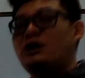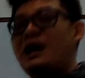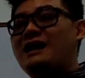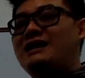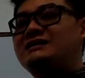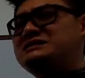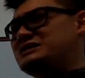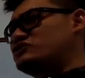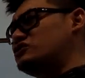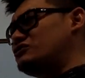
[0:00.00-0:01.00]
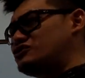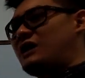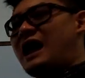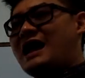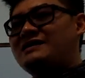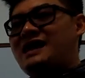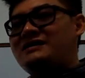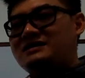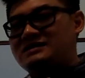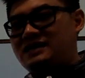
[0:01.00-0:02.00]
to highlight the social
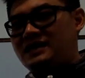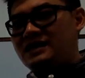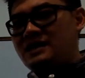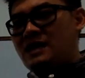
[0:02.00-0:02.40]
identity.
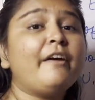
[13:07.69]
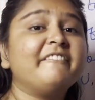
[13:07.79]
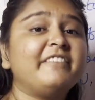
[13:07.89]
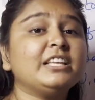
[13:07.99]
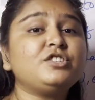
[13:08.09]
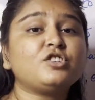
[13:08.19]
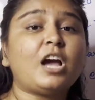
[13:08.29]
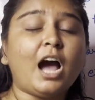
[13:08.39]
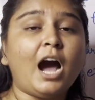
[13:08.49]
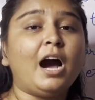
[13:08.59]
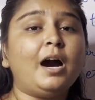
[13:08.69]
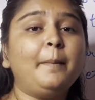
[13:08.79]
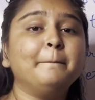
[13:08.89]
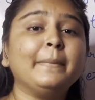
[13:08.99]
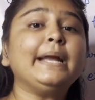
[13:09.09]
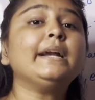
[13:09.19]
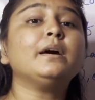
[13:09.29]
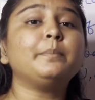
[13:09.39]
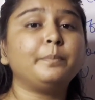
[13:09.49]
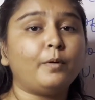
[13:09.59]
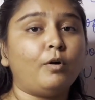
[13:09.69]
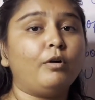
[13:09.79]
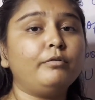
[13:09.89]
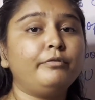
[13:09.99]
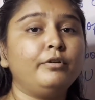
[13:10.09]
which are made up of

------------------------------------------------------------------------

= Exercise brief =
Copy every record exactly as written, leaving out the pictures.

= Response =
[0:00.00-0:01.00]
[0:01.00-0:02.00]
to highlight the social
[0:02.00-0:02.40]
identity.
[13:07.69]
[13:07.79]
[13:07.89]
[13:07.99]
[13:08.09]
[13:08.19]
[13:08.29]
[13:08.39]
[13:08.49]
[13:08.59]
[13:08.69]
[13:08.79]
[13:08.89]
[13:08.99]
[13:09.09]
[13:09.19]
[13:09.29]
[13:09.39]
[13:09.49]
[13:09.59]
[13:09.69]
[13:09.79]
[13:09.89]
[13:09.99]
[13:10.09]
which are made up of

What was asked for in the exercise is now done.